I do get a bit confused with the weights, whether kgs or lbs, since I never have weighed a fish and just don’t have that frame of reference, and the length in cms, but I do well with the inches, and am real clear on how much fun you had !!
John
Hi John,
When I grew up Canada was changing over to metric. I still think of people in feet and inches, and pounds. Distance is all in miles to me as well. For fish, I’m a bit mixed, length in centimeters and weight in pounds makes most sense to me (bigger numbers : a 30 cm fish sounds bigger than a 12 inch fish; and “just over two pounds” sounds better than "just under 1 kilogram! Wisdom comes with knowing what knowledge to employ!
Anyway, it was a really fun day. Both Mike and Q ended up with more fish to hand and dropped than myself, but since we fished solo, I couldn’t provide details. When I spoke to Q he had mentioned he had 7 landed and dropped 3, and he did fish on the way back to the car and no doubt picked a few more up. Mike seemed like he was in the double digits before we got past the first hole and run, so I fear to guess his final tally.

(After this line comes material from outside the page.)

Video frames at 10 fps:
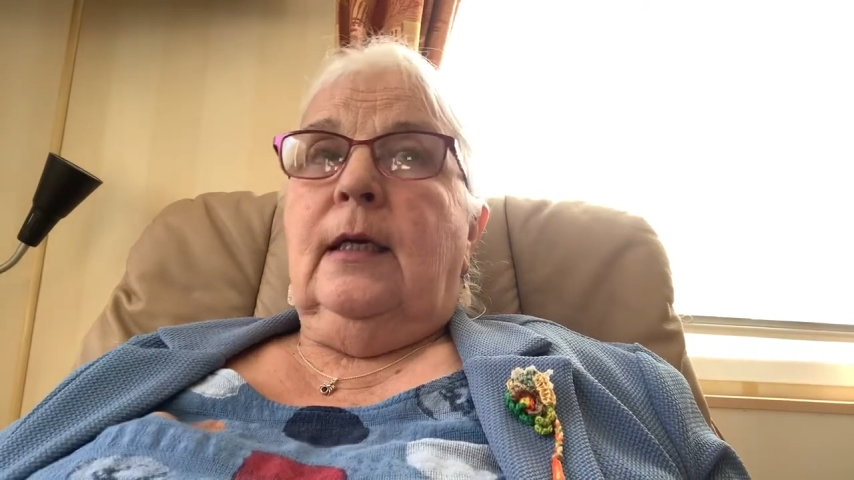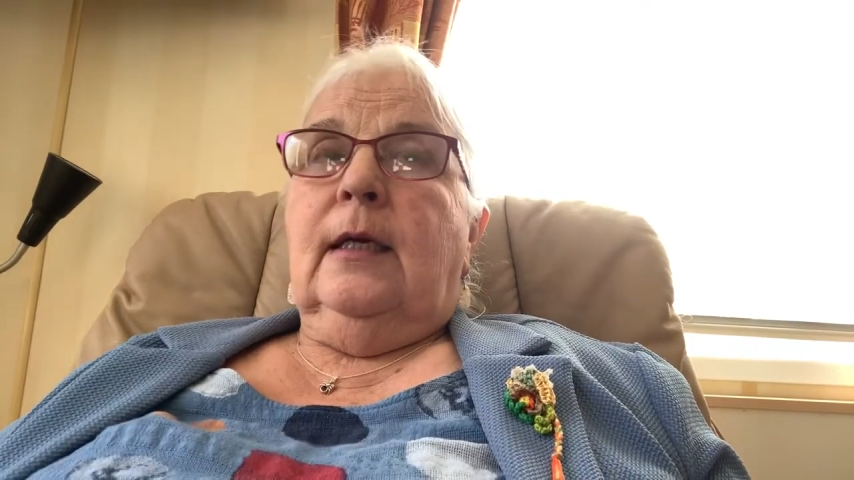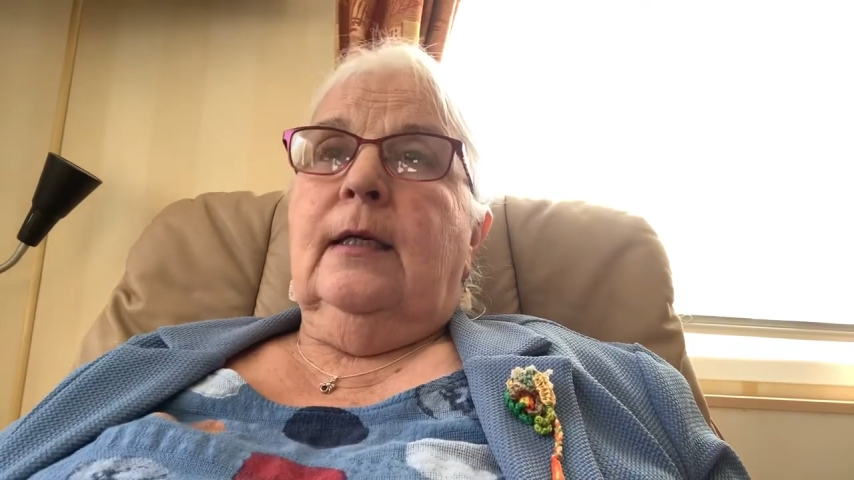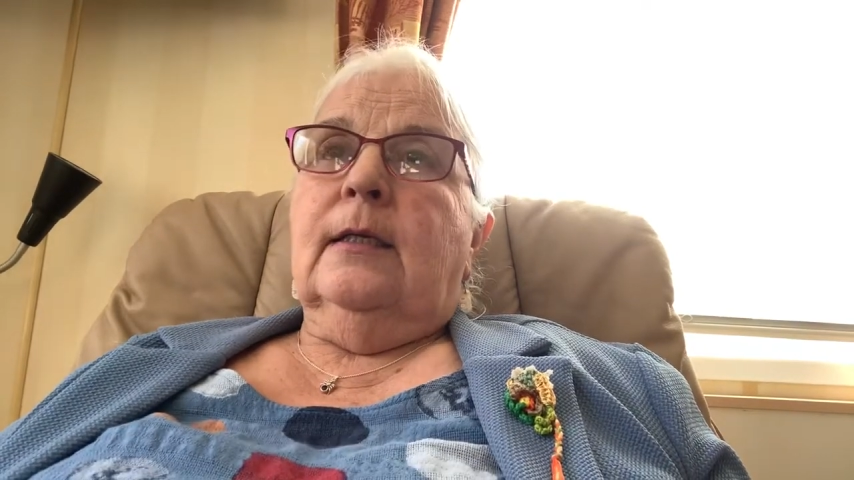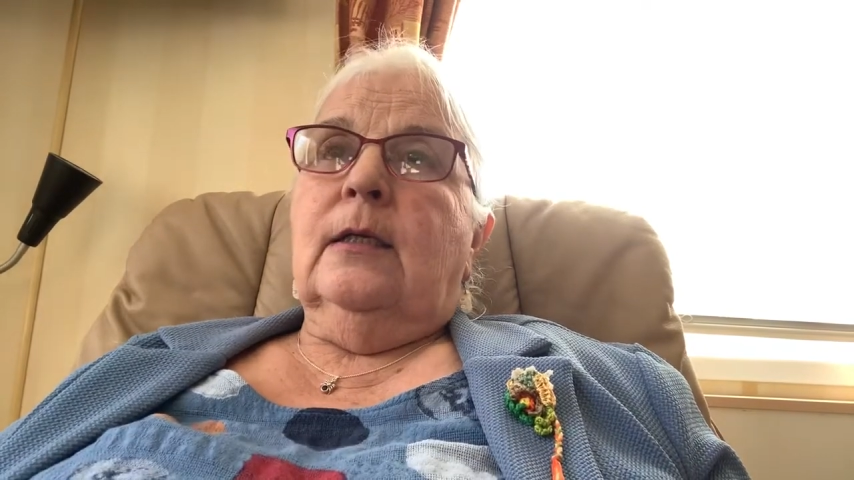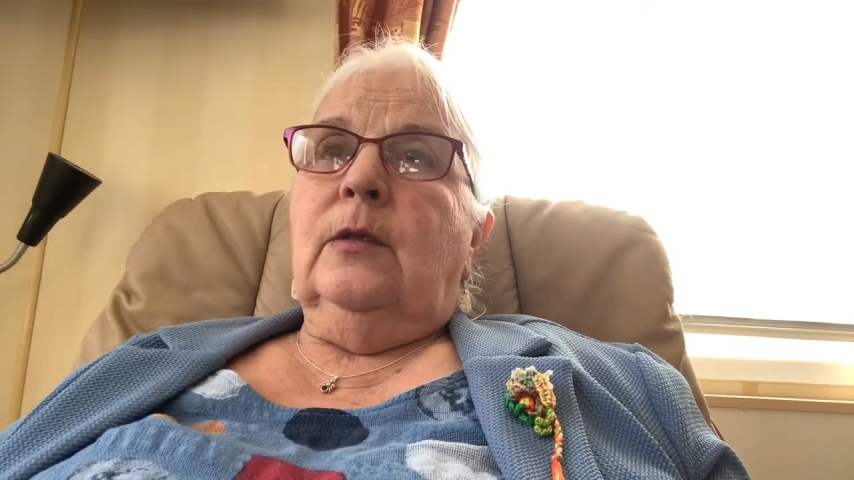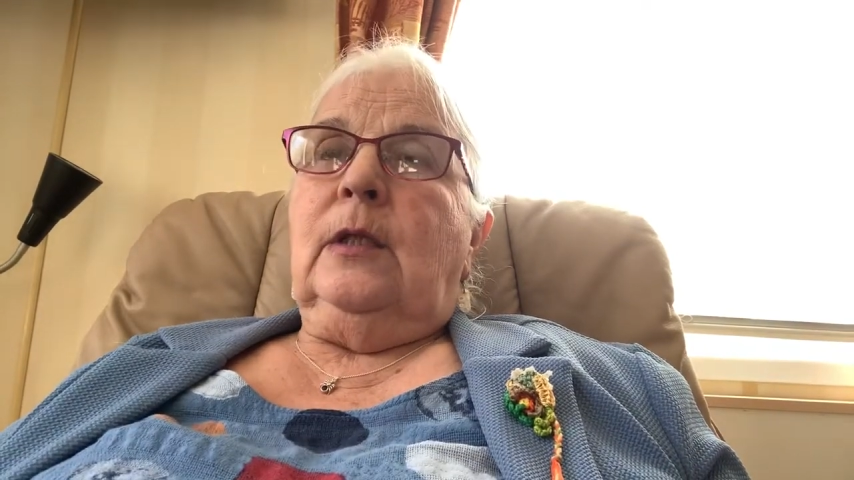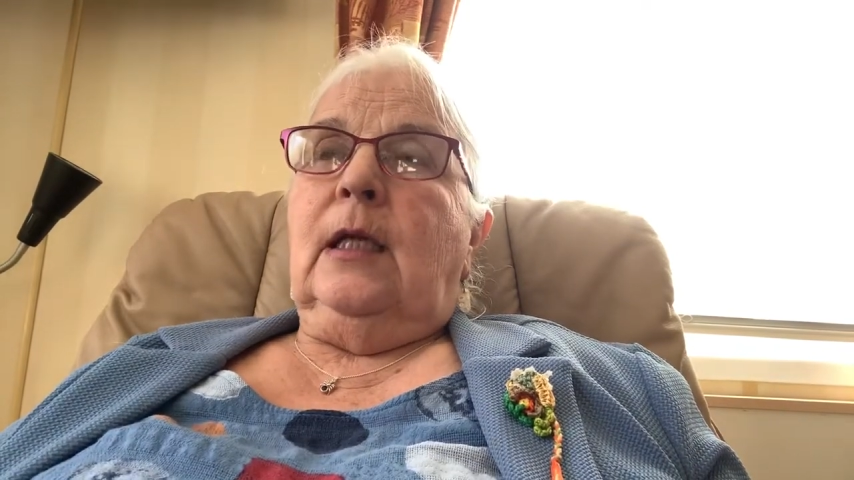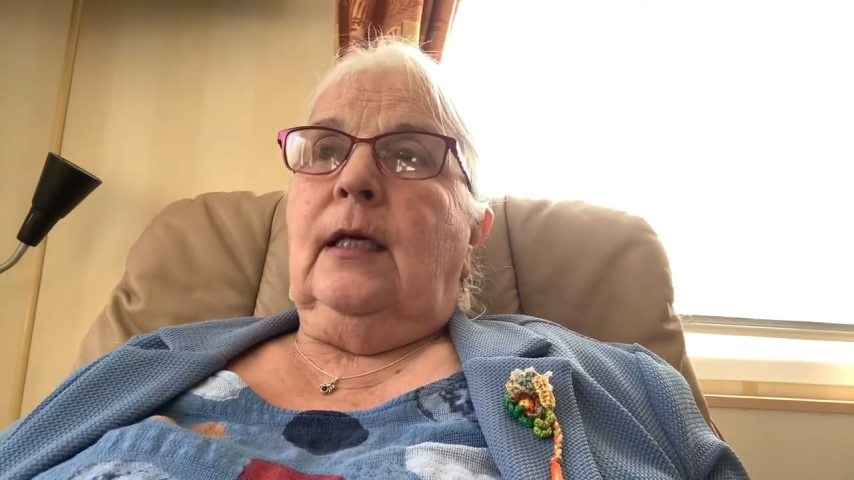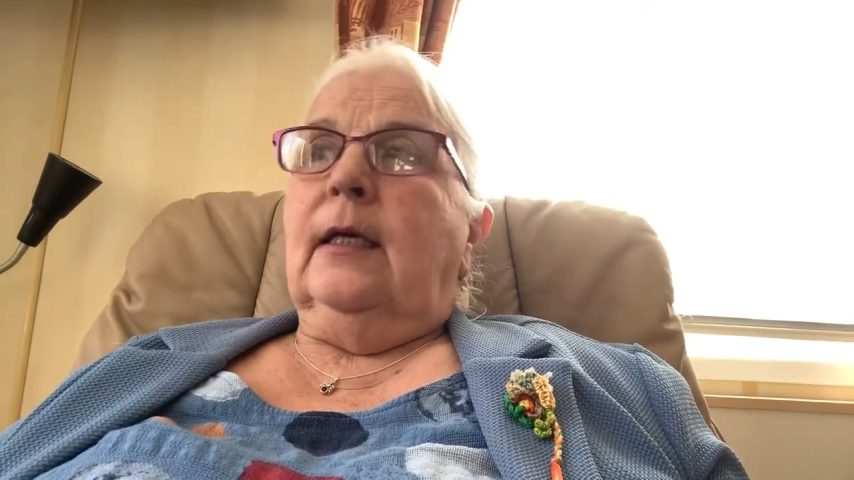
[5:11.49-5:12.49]
It's
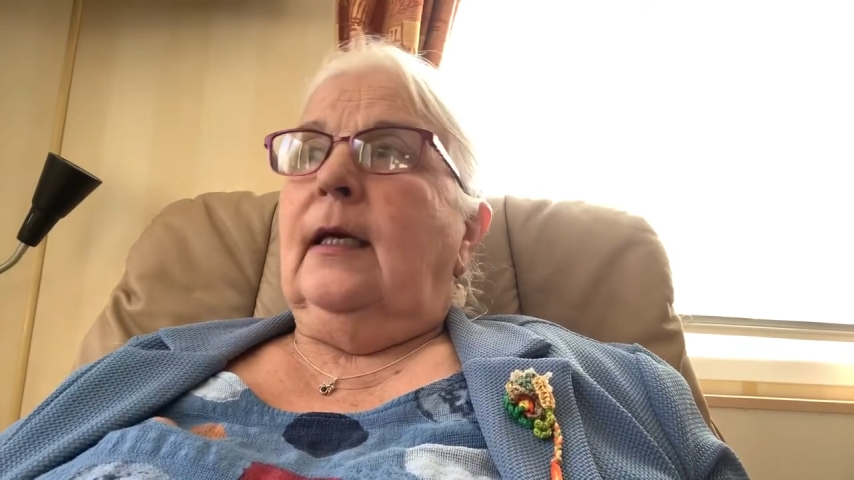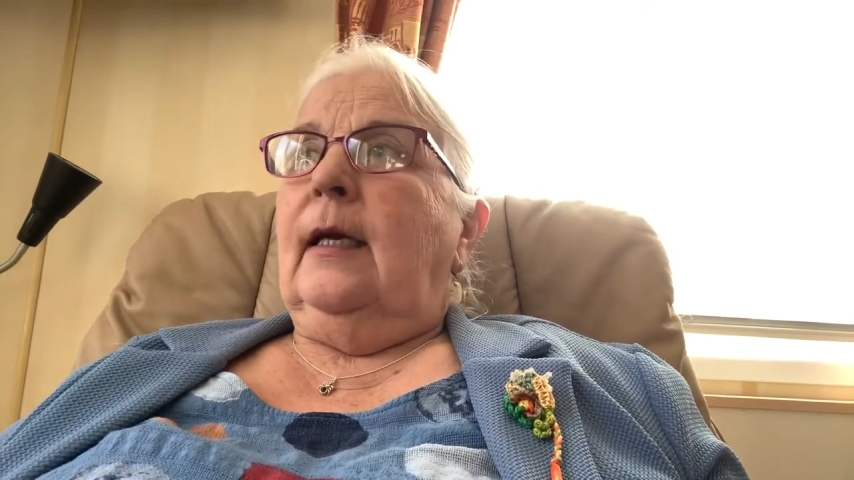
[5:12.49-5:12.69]
unlike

There wasn’t much insect activity, which was a suprise. I saw one lone mayfly laying eggs (looked like a large BWO, size 12 type thing), a couple moths and butterlies, none of the expected beetles, maybe a caddis or two, but there were lots of blue and red damsel flies around. Only saw maybe two or three fish break the surface all day, and never saw the same fish rise twice. Given that, it’s not really too suprising the lighter nymphs, and wets, weren’t getting much attention. The fish had no reason to be higher in the water column. Mind you, Mike had a few take swipes at his dry fly he was using as an indicator (a royal wulff I believe), so some were looking up.
Anyway, it was a good day. My waders are an older pair (my newer ones I can’t use as the soles are felt and that’s been banned here) and they are full of blackberry pin pricks. So, I end up quite damp by the end of the day. Didn’t help that I stepped in a soft mud section while wading up to my chest, which made me lean back and get water down the back of them. And, given that I hadn’t caught a fish by that point, I was quite the sorry sight, something even the cat wouldn’t drag in I’m sure.